The results of collaboration between countries also present future researchers with the challenge of greater exchanges between researchers and professionals. Therefore, further research could investigate the difference in vision between professionals and academics. Third, the authors analysing the research findings and the issues under discussion strongly support AI’s role in decision support.

Although many AI tools are developed in academic research centers, partnering with private-sector companies is often the only way to commercialize the research. At times, these partnerships have resulted in the poor protection of privacy and cases in which patients were not always given control over the use of their information or were not fully informed about the privacy impacts. Technologies enabled by AI analytics allow patients to be evaluated in their home environments instead of taking valuable space in a hospital for monitoring situations, to improve outcomes and quality of life. In 1956, John McCarthy organized the Dartmouth Conference, where he coined the term “Artificial Intelligence.“ This event marked the beginning of the modern AI era.

importance of ai in healthcare

The ability of AI to aid in health diagnoses also improves the speed and accuracy of patient visits, leading to faster and more personalized care. And efficiently providing a seamless patient experience allows hospitals, clinics and physicians to treat more patients on a daily basis. Systems using cognitive computing, augmented reality, and body and voice movements are combined to generate this.

A study was conducted to validate this system as an open-label, prospective trial in patients with advanced solid tumors treated with three different chemotherapy regimens. CURATE.AI generated personalized doses for subsequent cycles based on the correlation between chemotherapy dose variation and tumor marker readouts. The integration of CURATE.AI into the clinical workflow showed successful incorporation and potential benefits in terms of reducing chemotherapy dose and improving patient response rates and durations compared to the standard of care. These findings support the need for prospective validation through randomized clinical trials and indicate the potential of AI in optimizing chemotherapy dosing and lowering the risk of adverse drug events.

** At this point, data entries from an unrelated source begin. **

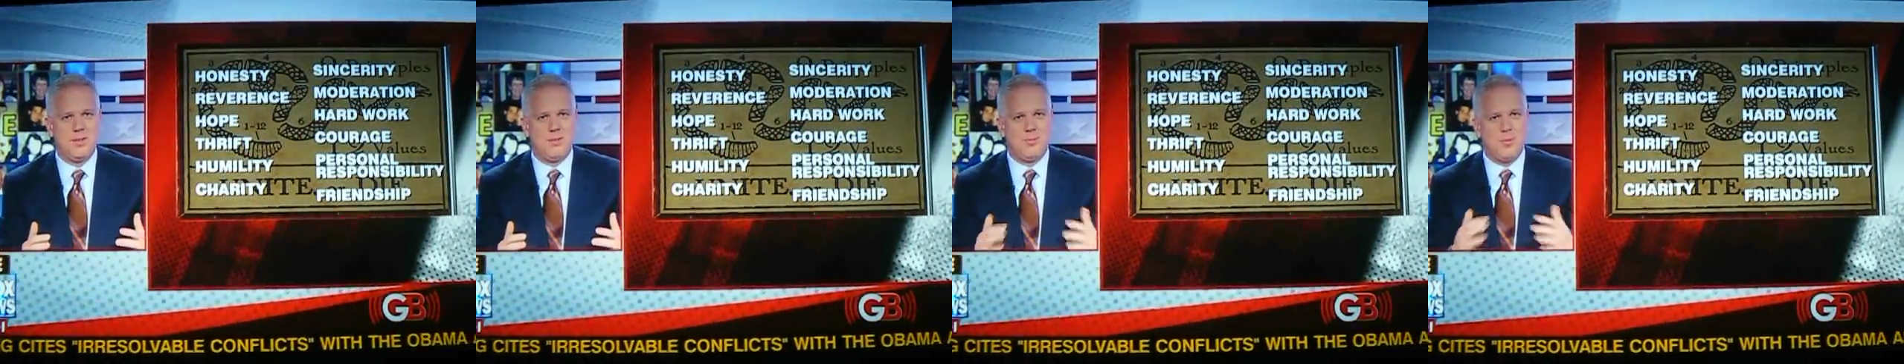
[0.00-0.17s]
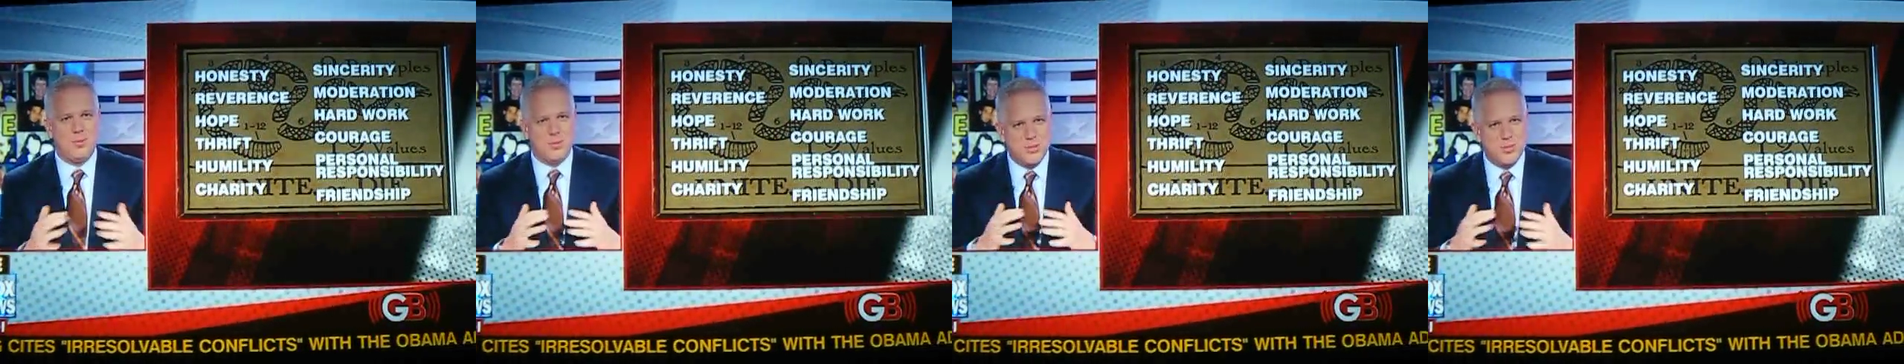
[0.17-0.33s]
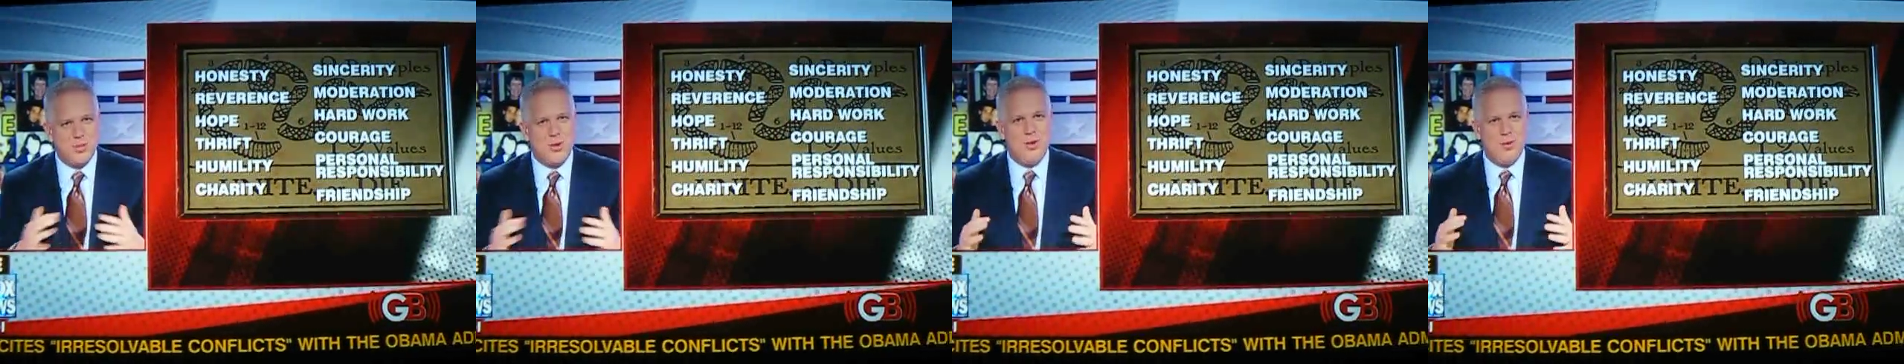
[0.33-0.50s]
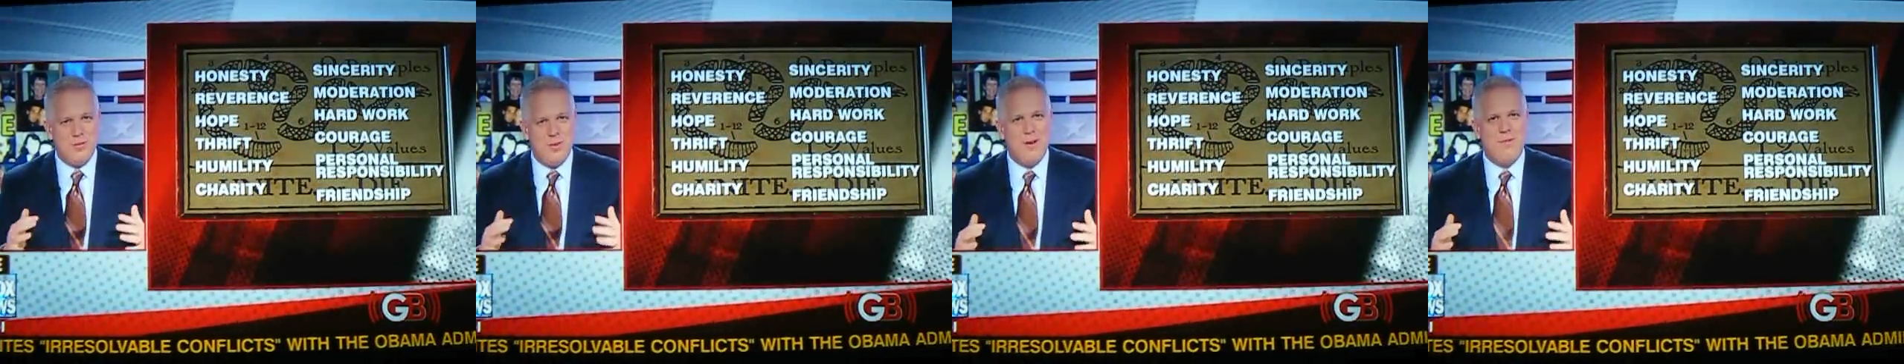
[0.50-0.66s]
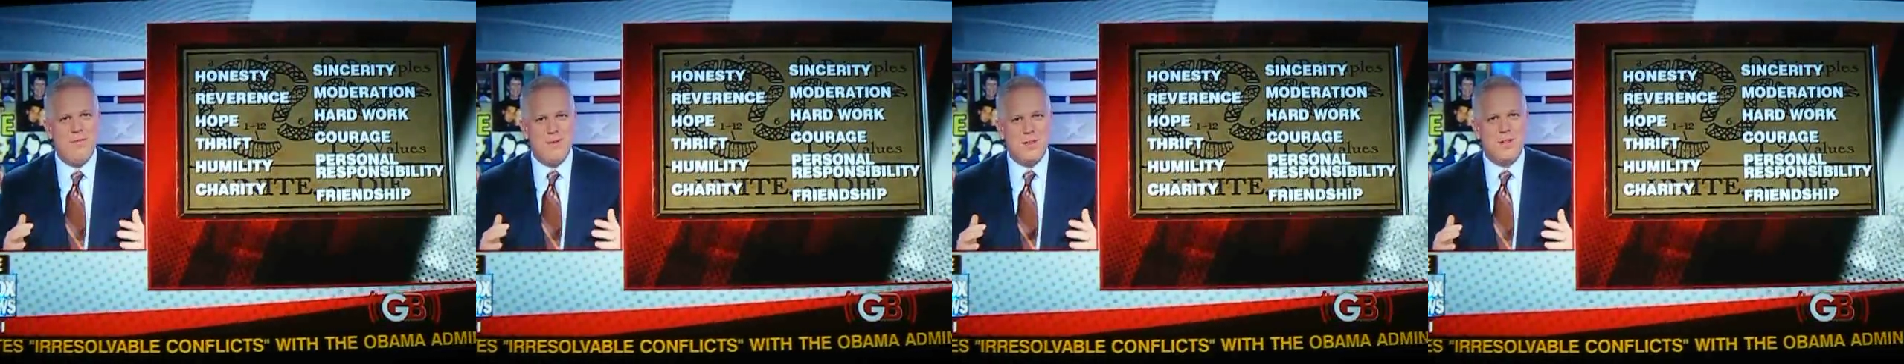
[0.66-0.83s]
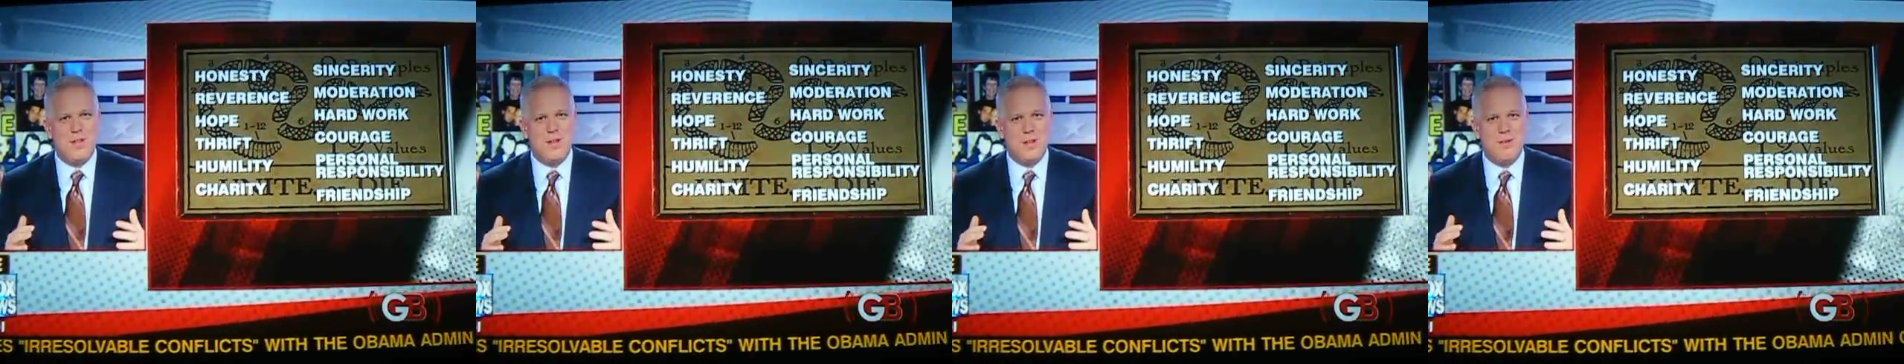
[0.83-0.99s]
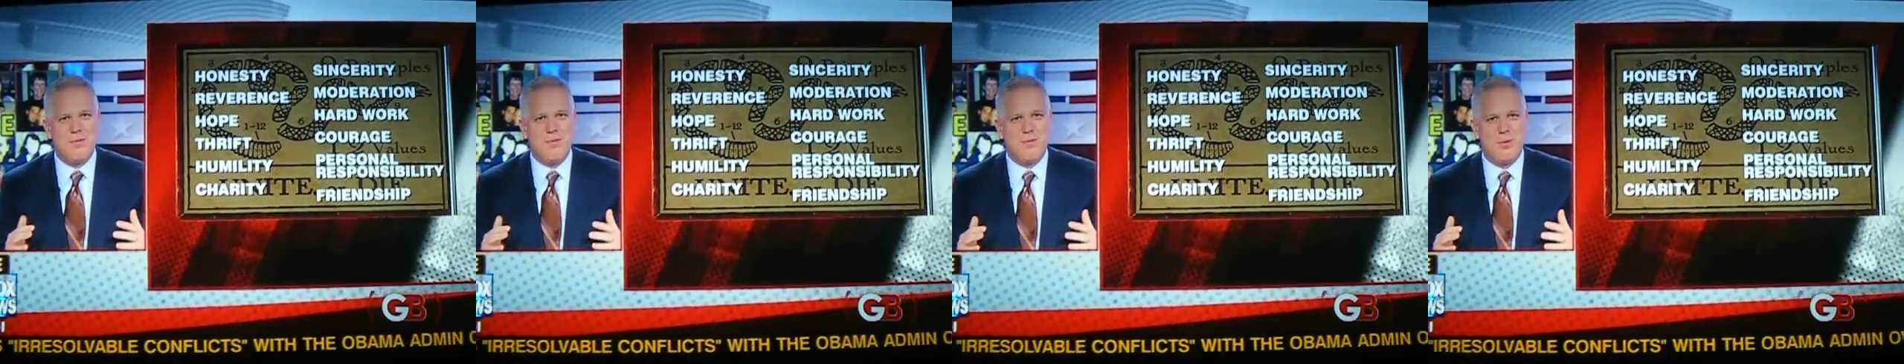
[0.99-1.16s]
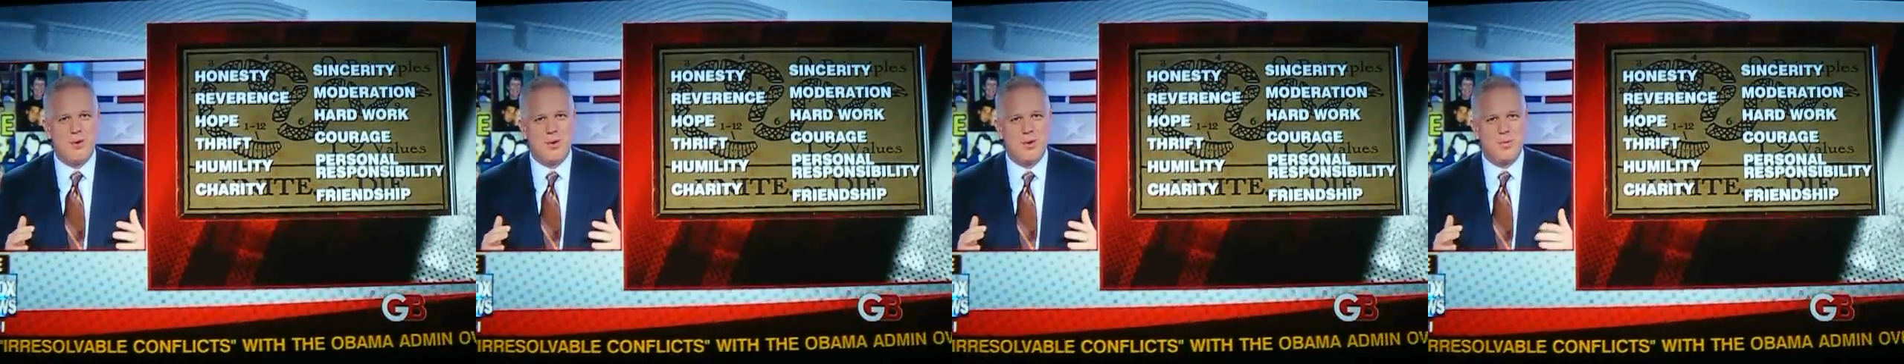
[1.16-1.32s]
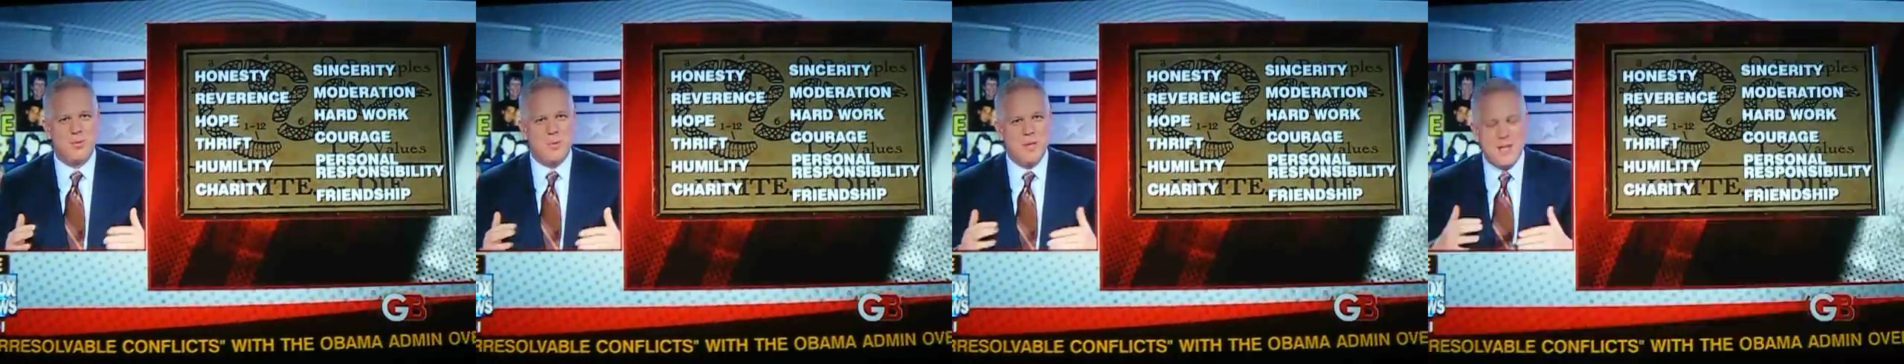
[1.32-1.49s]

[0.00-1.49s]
will solve everything for us.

These pioneering projects showcased AI’s potential to revolutionize diagnostics and personalized medicine. Ultimately, artificial intelligence in healthcare offers a refined way for healthcare providers to deliver better and faster patient care. By automating mundane administrative tasks, artificial intelligence can help medical professionals save time and money while also giving them more autonomy over their workflow process. Artificial intelligence in healthcare that uses deep learning is also used for speech recognition in the form of natural language processing. Features in deep learning models typically have little meaning to human observers and therefore the model’s results may be challenging to delineate without proper interpretation. As deep learning technology continues to advance, it will become increasingly important for healthcare professionals to understand how deep learning technology works and how to effectively use it in clinical settings.